Down to the last line, print the data that follows exactly, without its pictures.

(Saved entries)
·····

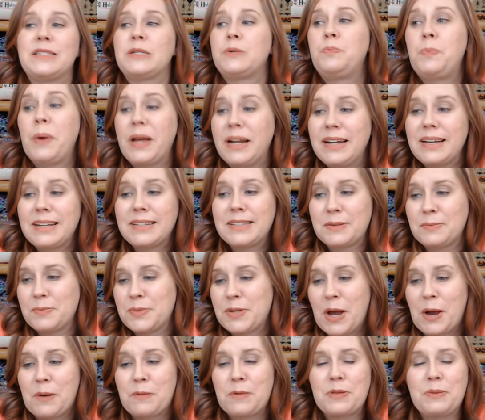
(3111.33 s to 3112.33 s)
spending some
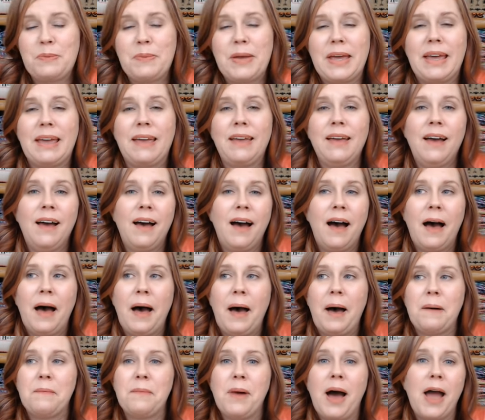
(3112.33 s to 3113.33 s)
time with me.
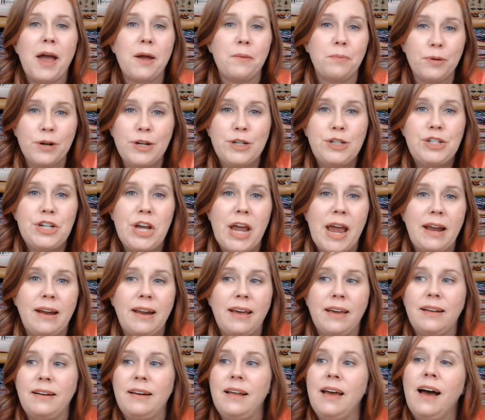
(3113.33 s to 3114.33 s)
Um, I appreciate
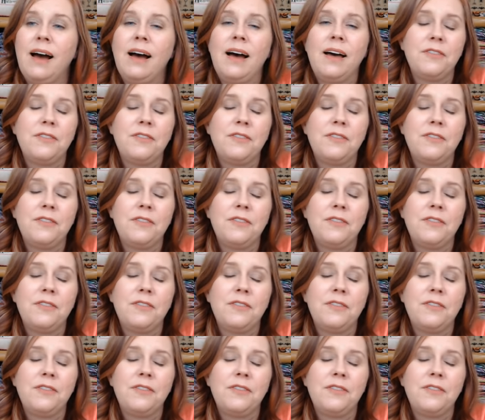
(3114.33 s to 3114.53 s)
it.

·····

▶ [WRITTEN SOLUTION]
(3111.33 s to 3112.33 s)
spending some
(3112.33 s to 3113.33 s)
time with me.
(3113.33 s to 3114.33 s)
Um, I appreciate
(3114.33 s to 3114.53 s)
it.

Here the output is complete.